__WORK TO COMPLETE__
Set down every record below exactly as it appears, but without the pictures.

__SUPPLIED INFORMATION__

++++++++++++++++++++

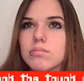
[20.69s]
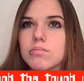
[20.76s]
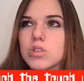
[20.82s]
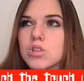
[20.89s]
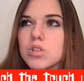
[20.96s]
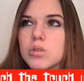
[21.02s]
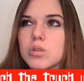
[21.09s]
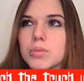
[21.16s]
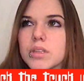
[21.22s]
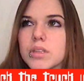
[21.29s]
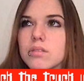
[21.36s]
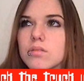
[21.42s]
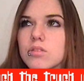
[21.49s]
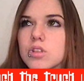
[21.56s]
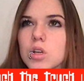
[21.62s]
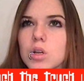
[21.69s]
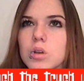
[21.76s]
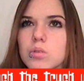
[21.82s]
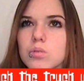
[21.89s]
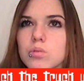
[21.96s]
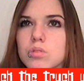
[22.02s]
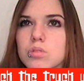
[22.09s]
stupid
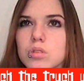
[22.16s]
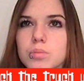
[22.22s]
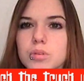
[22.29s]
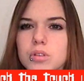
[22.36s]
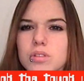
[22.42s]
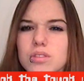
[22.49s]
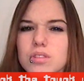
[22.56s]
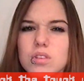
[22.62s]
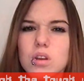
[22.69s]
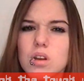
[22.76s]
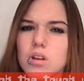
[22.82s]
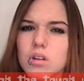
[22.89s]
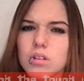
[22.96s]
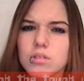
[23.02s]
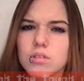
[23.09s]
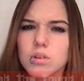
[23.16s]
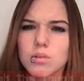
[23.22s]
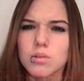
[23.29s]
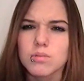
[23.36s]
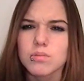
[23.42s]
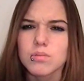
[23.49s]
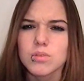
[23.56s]
show Superstar
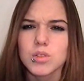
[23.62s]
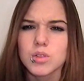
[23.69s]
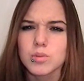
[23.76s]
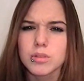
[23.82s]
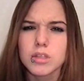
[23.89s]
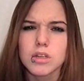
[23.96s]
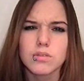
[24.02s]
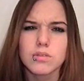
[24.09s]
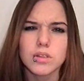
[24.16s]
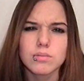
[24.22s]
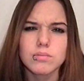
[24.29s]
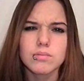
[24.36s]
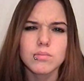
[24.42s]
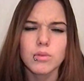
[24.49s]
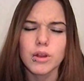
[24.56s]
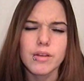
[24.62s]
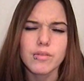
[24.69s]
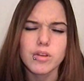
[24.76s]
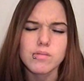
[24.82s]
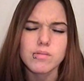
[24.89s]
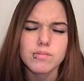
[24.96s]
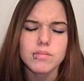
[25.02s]
or Supernova,
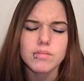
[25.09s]
whatever.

++++++++++++++++++++

__SOLUTION FOR THIS TASK__
[20.69s]
[20.76s]
[20.82s]
[20.89s]
[20.96s]
[21.02s]
[21.09s]
[21.16s]
[21.22s]
[21.29s]
[21.36s]
[21.42s]
[21.49s]
[21.56s]
[21.62s]
[21.69s]
[21.76s]
[21.82s]
[21.89s]
[21.96s]
[22.02s]
[22.09s]
stupid
[22.16s]
[22.22s]
[22.29s]
[22.36s]
[22.42s]
[22.49s]
[22.56s]
[22.62s]
[22.69s]
[22.76s]
[22.82s]
[22.89s]
[22.96s]
[23.02s]
[23.09s]
[23.16s]
[23.22s]
[23.29s]
[23.36s]
[23.42s]
[23.49s]
[23.56s]
show Superstar
[23.62s]
[23.69s]
[23.76s]
[23.82s]
[23.89s]
[23.96s]
[24.02s]
[24.09s]
[24.16s]
[24.22s]
[24.29s]
[24.36s]
[24.42s]
[24.49s]
[24.56s]
[24.62s]
[24.69s]
[24.76s]
[24.82s]
[24.89s]
[24.96s]
[25.02s]
or Supernova,
[25.09s]
whatever.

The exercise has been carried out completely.